*Task*:
Copy the lines below as they are; omit the images they contain.

#####

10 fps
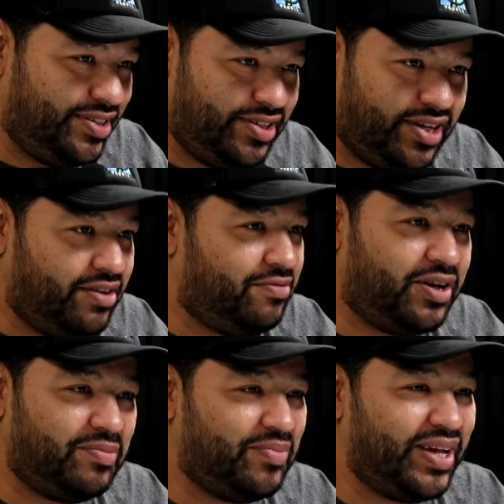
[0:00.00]
give
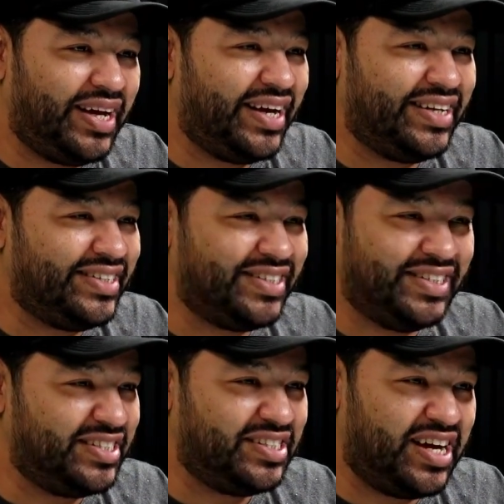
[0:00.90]
up. Like, it
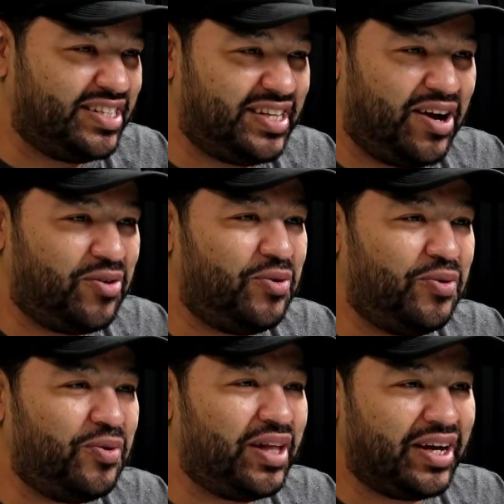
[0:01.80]
does not sound
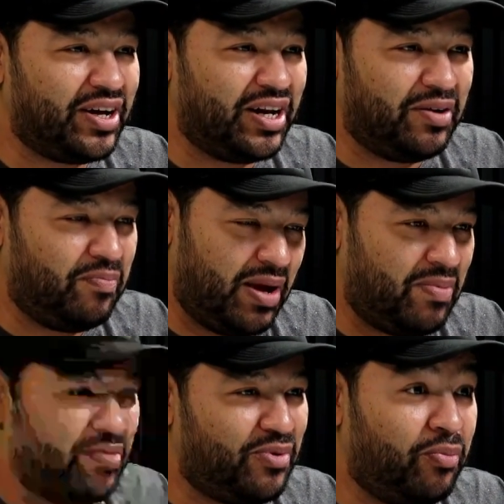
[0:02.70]
cool. Like, you're going to make
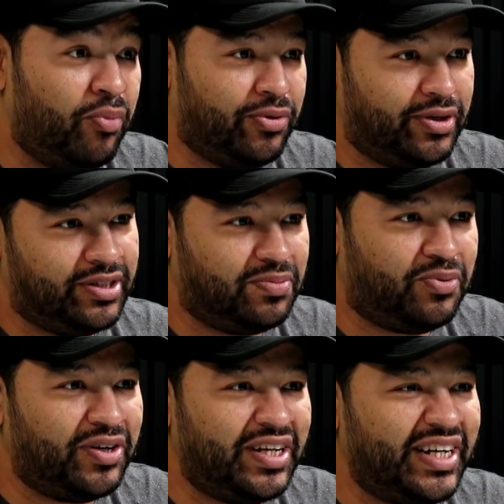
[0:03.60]
people more
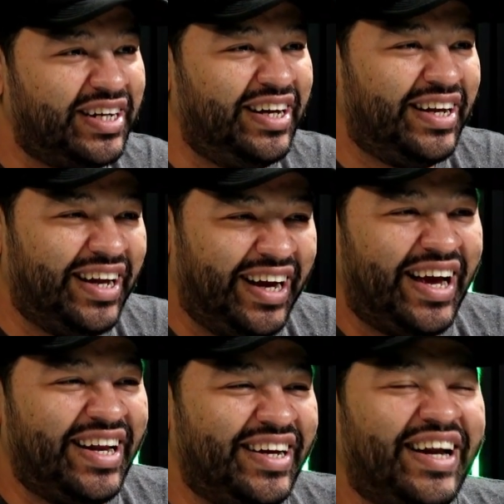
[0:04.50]
disappointed.
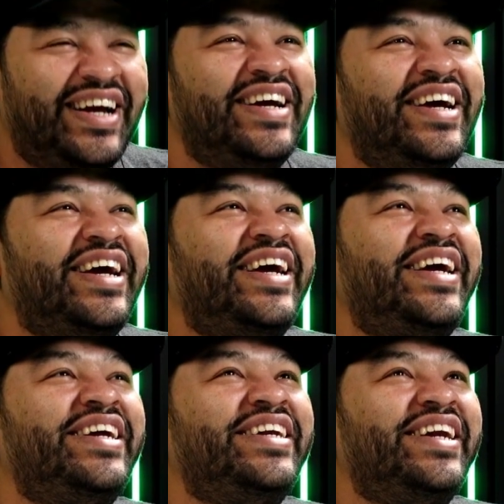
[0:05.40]
Right.
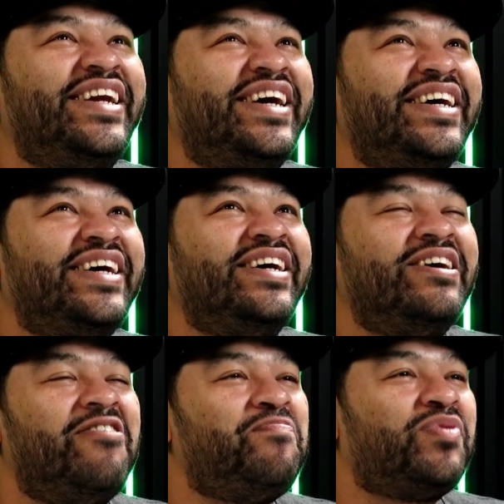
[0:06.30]
and
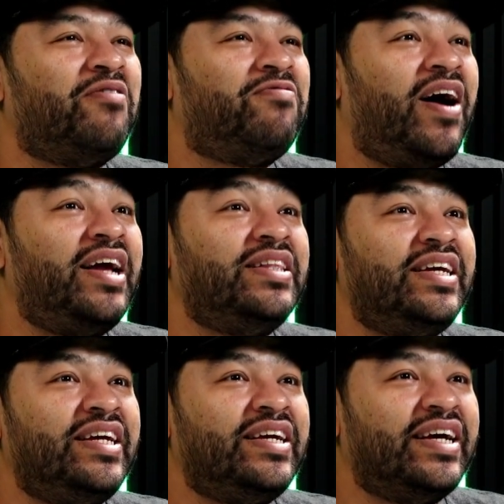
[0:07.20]

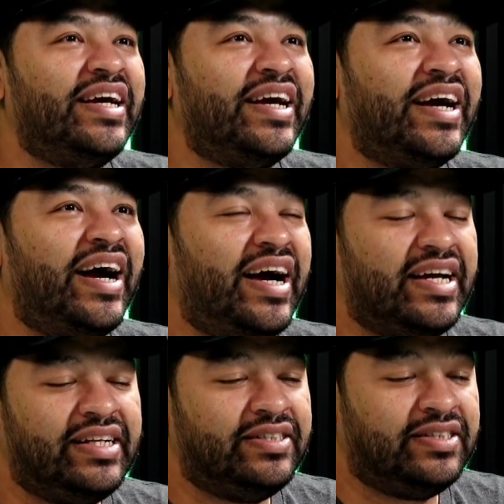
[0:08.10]
finally, I
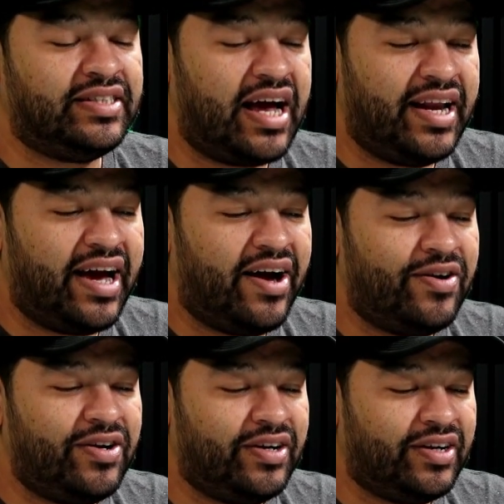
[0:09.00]
sat
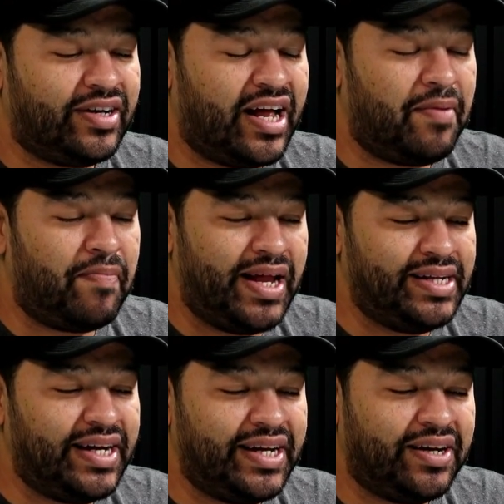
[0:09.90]
down, kind of
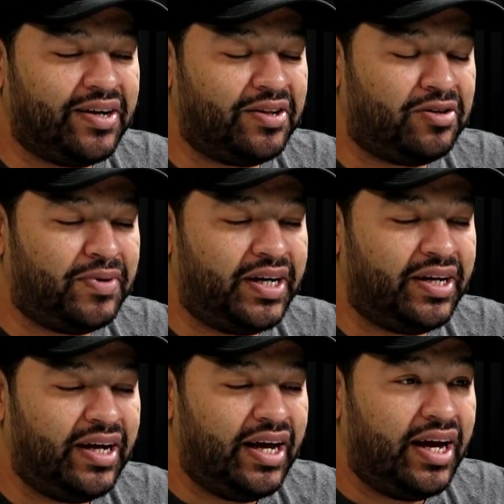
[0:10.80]
meditated a little bit.
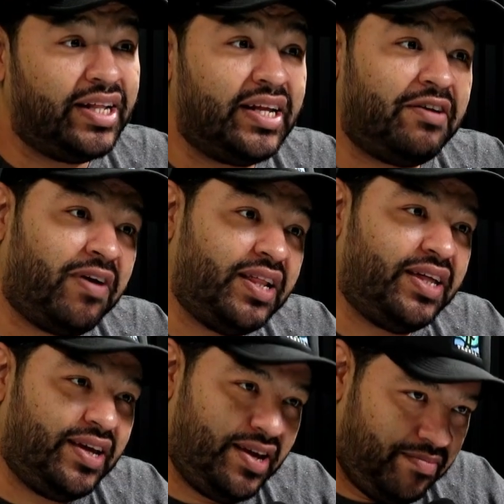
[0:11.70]
And then it finally
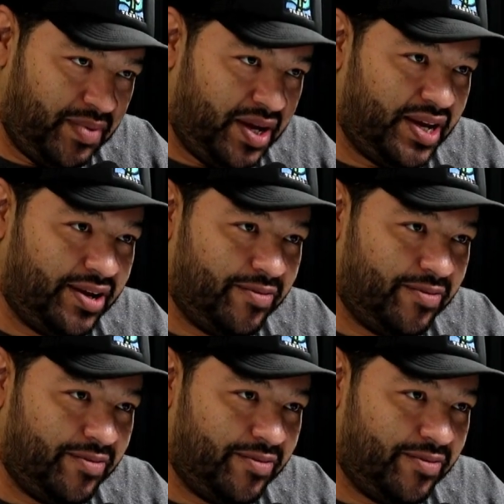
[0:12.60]
hit me.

#####

*Solution to the exercise*:
10 fps
[0:00.00]
give
[0:00.90]
up. Like, it
[0:01.80]
does not sound
[0:02.70]
cool. Like, you're going to make
[0:03.60]
people more
[0:04.50]
disappointed.
[0:05.40]
Right.
[0:06.30]
and
[0:07.20]

[0:08.10]
finally, I
[0:09.00]
sat
[0:09.90]
down, kind of
[0:10.80]
meditated a little bit.
[0:11.70]
And then it finally
[0:12.60]
hit me.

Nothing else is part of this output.